Rugby Radio Station was a radio transmission facility at Hillmorton near the town of Rugby, Warwickshire in England, situated just west of the A5 trunk road and in later years junction 18 of the M1 motorway. Its large very low frequency (VLF) transmitter came into service on 1 January 1926 and was originally used to transmit telegraph messages to the Commonwealth as part of the Imperial Wireless Chain. After the 1950s this transmitter, active as callsign GBR on 16.0 kHz, using Morse code and later on 15.975 kHz with frequency-shift keying FSK and minimum-shift keying MSK, was used for transmitting messages to submerged submarines. Criggion radio station acted as a reserve. The GBR transmitter was shut down on 1 April 2003 and was replaced by a new one at the Skelton transmitting station.




20130506_165914 by RichPDG, on Flickr



20130506_165854 by RichPDG, on Flickr



External by RichPDG, on Flickr



Doors by RichPDG, on Flickr



Abandoned by RichPDG, on Flickr



Flooded by RichPDG, on Flickr



Basement by RichPDG, on Flickr



Hallway by RichPDG, on Flickr



Stairs by RichPDG, on Flickr



Theatre by RichPDG, on Flickr



Wood by RichPDG, on Flickr



Corridor by RichPDG, on Flickr



Rubbish by RichPDG, on Flickr



20130506_164834 by RichPDG, on Flickr



20130506_165351 by RichPDG, on Flickr



20130506_165430 by RichPDG, on Flickr​
Thanks for looking


----------



## UrbanX (May 10, 2013)

Nice shots that man. Shame it's so trashed, but still looks quite a good explore!


----------



## Meridian (May 10, 2013)

Thanks, interesting to see the place. Bizarrely, Rugby radio appears in the opening part of Mike Oldfield's "Tubular Bells". See:-

http://alancordwell.co.uk/personal/index.php


----------



## shot_in_the_dark (May 10, 2013)

liking this a lot, thanks for sharing


----------



## The Wombat (May 25, 2013)

some good shots there
The basement is Skanky!!!


----------



## Jabberwocky (Aug 1, 2013)

It's a shame to see it in that state, very sad. I was an apprentice there in 1973, and have some good memories of the people who were stationed there.
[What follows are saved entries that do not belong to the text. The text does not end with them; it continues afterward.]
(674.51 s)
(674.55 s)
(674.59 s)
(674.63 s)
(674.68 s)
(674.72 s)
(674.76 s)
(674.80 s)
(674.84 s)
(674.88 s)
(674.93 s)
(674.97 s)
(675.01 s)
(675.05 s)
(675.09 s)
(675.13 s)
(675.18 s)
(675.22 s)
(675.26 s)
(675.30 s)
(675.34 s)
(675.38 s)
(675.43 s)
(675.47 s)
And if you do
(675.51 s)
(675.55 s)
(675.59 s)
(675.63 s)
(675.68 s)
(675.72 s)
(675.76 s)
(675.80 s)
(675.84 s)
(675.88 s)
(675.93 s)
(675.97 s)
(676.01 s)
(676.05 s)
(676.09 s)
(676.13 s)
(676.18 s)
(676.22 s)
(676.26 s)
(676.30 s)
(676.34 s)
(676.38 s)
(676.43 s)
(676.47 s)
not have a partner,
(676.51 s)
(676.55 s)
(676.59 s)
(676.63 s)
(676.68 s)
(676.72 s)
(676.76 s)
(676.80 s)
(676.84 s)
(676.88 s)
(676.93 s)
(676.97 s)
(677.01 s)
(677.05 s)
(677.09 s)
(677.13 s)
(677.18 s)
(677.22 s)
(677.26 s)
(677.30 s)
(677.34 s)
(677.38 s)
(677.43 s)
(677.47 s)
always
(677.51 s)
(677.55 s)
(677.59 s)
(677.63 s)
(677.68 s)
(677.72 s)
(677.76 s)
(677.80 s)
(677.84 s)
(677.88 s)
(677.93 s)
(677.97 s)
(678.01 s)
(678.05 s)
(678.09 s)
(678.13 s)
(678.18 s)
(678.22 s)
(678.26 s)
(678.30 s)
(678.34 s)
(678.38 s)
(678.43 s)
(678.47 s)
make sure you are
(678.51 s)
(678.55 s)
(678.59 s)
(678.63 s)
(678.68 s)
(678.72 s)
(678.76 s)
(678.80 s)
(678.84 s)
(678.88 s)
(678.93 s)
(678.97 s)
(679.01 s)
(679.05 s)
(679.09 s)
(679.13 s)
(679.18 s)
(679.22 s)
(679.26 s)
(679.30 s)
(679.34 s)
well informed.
The basement used to flood because the builders struck a spring when they built it in the 1950's. There was a sump at the end of the basement, beyond the air-raid shelters and the boiler room, and a pump with a float switch stopped the water rising too far. I imagine the power has been turned off so the whole place has filled up.
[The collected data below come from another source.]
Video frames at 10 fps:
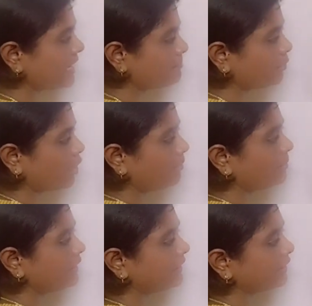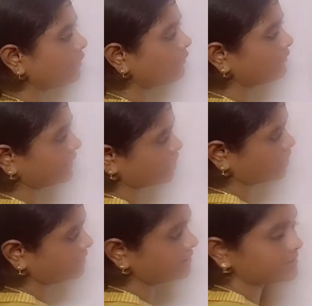probability of
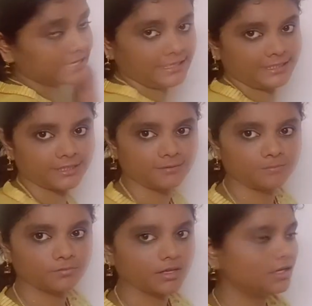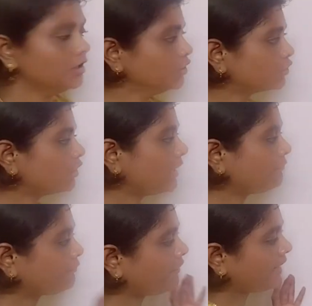touching the center. So
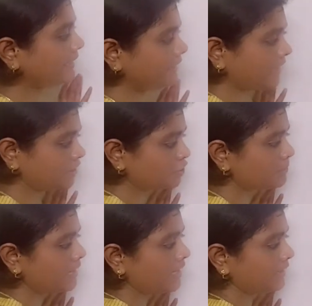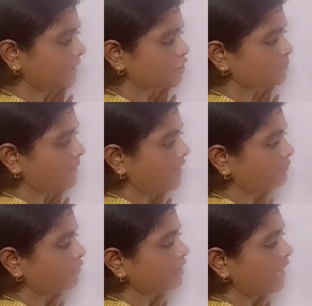if I touch my touchpad
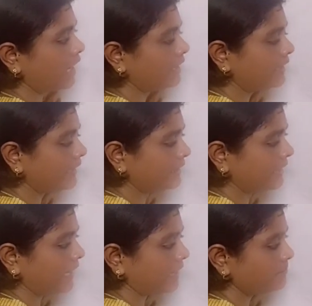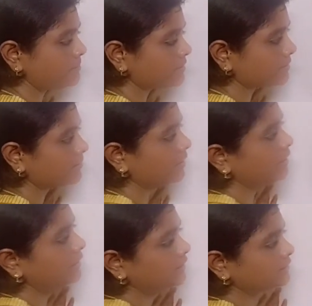for 100 times,
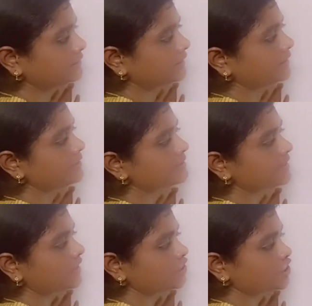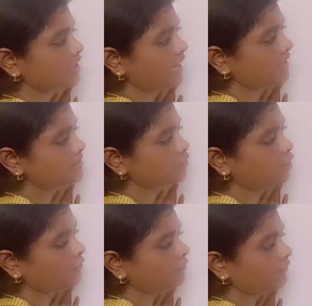there is a chance
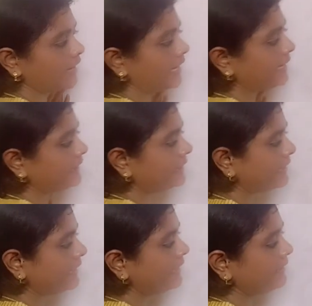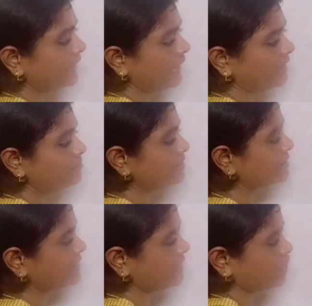of 80
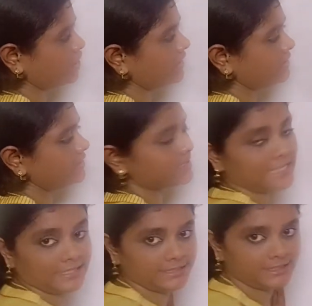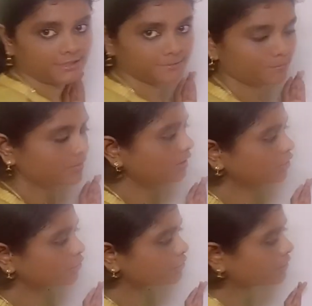times touching in the center.
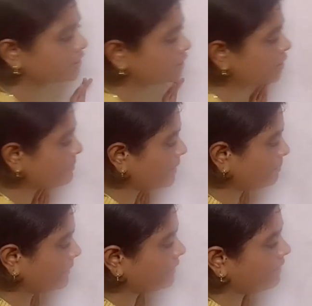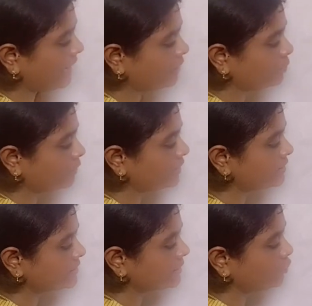So here my p-value
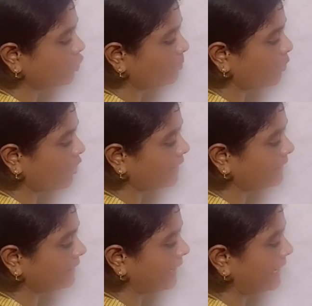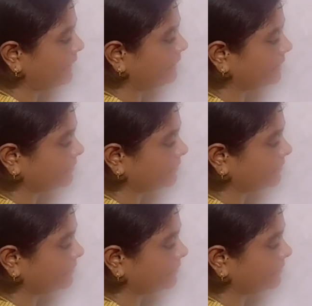is 0.8.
There was a full-sized snooker table and skittles table down there as well. It's a bit sad if they've been ruined.


----------



## flyboys90 (Aug 2, 2013)

Dont know how I missed this one,great report.


----------



## alex76 (Aug 4, 2013)

i had a mooch of this place yesterday got spooked when i herd beeping in the corridor found it a bit strange when the place got no electric


----------